Stored items:

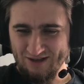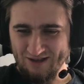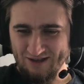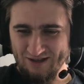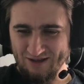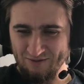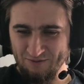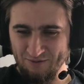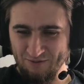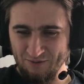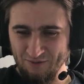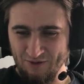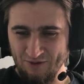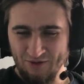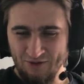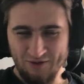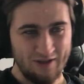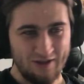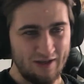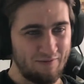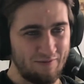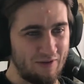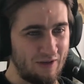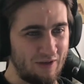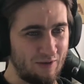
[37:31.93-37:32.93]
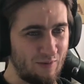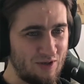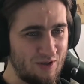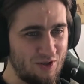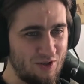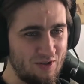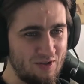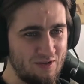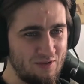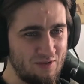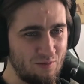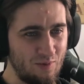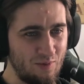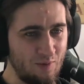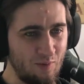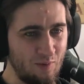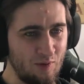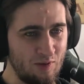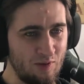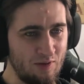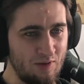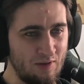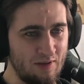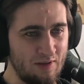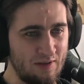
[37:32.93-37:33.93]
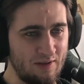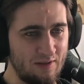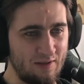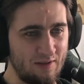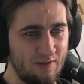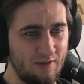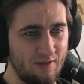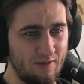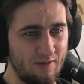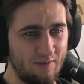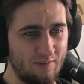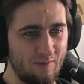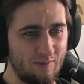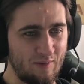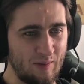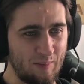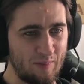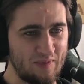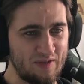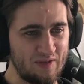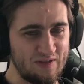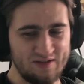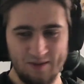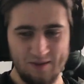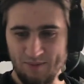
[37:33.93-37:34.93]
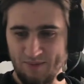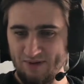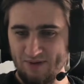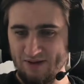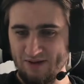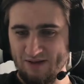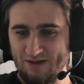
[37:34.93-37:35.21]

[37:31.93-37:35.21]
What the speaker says: If we don't have any questions, we will wrap this up.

**TASK OBJECTIVE:**
Retype every entry word for word, but do not carry over the pictures.

**TASK RESPONSE:**
[37:31.93-37:32.93]
[37:32.93-37:33.93]
[37:33.93-37:34.93]
[37:34.93-37:35.21]

[37:31.93-37:35.21]
What the speaker says: If we don't have any questions, we will wrap this up.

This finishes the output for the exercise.